Читать «Это мое» онлайн - страница 119

Евгений Ухналев

Я очень серьезно отношусь к семье, но считаю ее нормой. В семье нет ничего особенного, она просто должна быть, как иначе? Я смотрю телевизор, все эти ужасные бездарные передачи, и коллекционирую сюжеты и характеры. Я поражаюсь тому, как живут люди, чем они живут, как они думают. Хотя большинство, конечно, не думает. Смотрю и думаю: «Боже мой, как же бессмысленно люди живут!» Потому что они ничего не творят.

Для меня очень важно, интеллигентный человек или нет. Хотя мне довольно сложно объяснить, что я подразумеваю под этим словом. Просто есть некое внутреннее ощущение. Оно зависит от того, как человек воспринимает окружающий мир, оно зависит от того, как человек воспринимает тебя.

Мне очень за многое стыдно. У меня есть странное свойство — что-то сказав или что-то совершив, я буквально через минуту начинаю думать: «Боже, почему я это сделал?» Что называется, крепок задним умом, и меня всю жизнь это раздражало. Возможно, в последнее время я, осознав это свое качество, стал более инертным, неподвижным — из страха совершить ошибку. Хотя, скорее всего, это просто возраст.

Более того, те редчайшие случаи, когда я действительно вел себя как порядочный человек, все равно меня смущают. Потому что, если ты делаешь добро, ты должен забывать об этом, а я помню.

Я ненавижу социализм — пожалуй, это единственное, что я на самом деле ненавижу. Социализм с его изначальной ложью про свободу, равенство и братство и нацизм как его порождение.

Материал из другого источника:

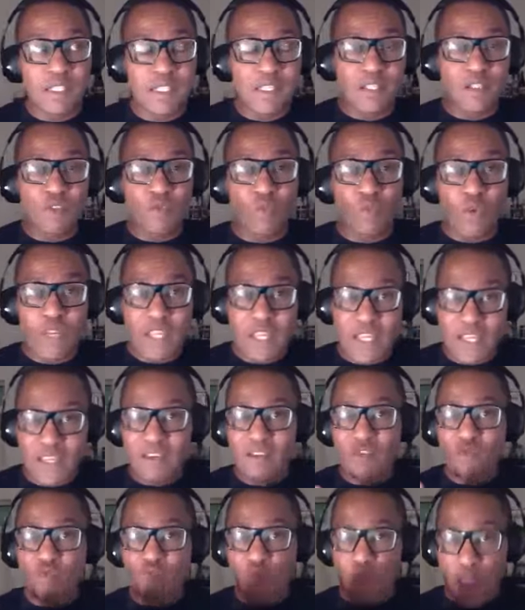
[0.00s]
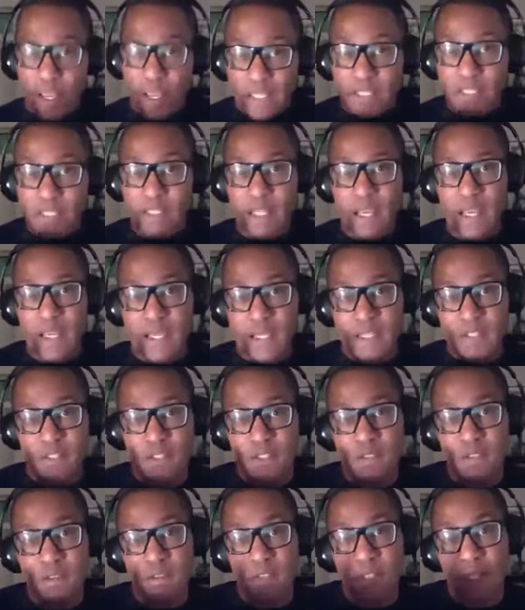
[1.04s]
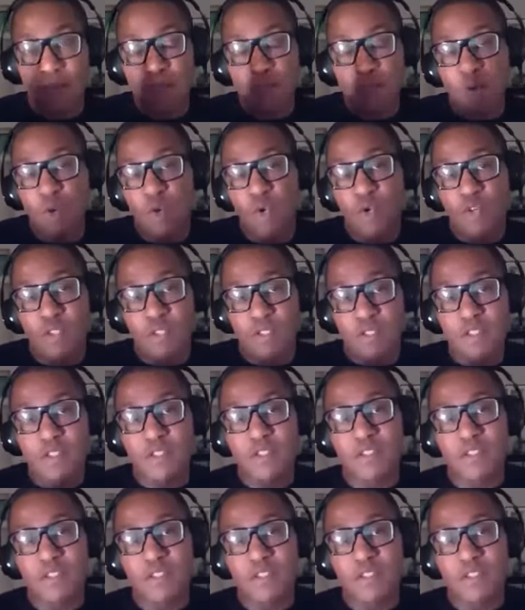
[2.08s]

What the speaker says: we recognize the importance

Я всю жизнь работал. Это началось в Воркуте и продолжалось до недавних пор. Хотя я бы, конечно, с удовольствием лодырничал, но приходилось работать, и я делал это честно. Сейчас я бездельничаю в открытую, нагло, потому что я уже старый и ничего не хочу делать. Хотя я лукавлю — конечно, и сейчас приходится постоянно чем-то заниматься.

Единственное, к чему я отношусь серьезно, — это творчество. Творчество для меня бесспорно. Я не сомневаюсь ни в одной вещи, которую сделал. После того как я вернулся из Воркуты, у меня был более чем двадцатилетний период, когда я не рисовал, — очень большой перерыв для художника. Странный период, когда я занимался непонятно чем, пока не начал понимать, что же на самом деле мое. Конечно, нужно было содержать семью, кормить сына, и это единственное, чем я оправдываю тогдашнее свое существование. Но я счастлив, что все-таки понял, что мое, а что нет, потому что большинство людей так до конца жизни и не понимают. Когда ты куда-то там поднимешься или, наоборот, опустишься, у тебя будет спрошено: для чего ты жил, что ты делал, что от тебя осталось? И я уверен, что каждый человек должен оставить после себя какой-то материальный или духовный памятник — рисунки, тексты, неважно. Потому что очень сложно будет ответить на вопрос: «Что вы сделали в своей жизни, будучи обеспеченными едой и жильем?» А отвечать придется.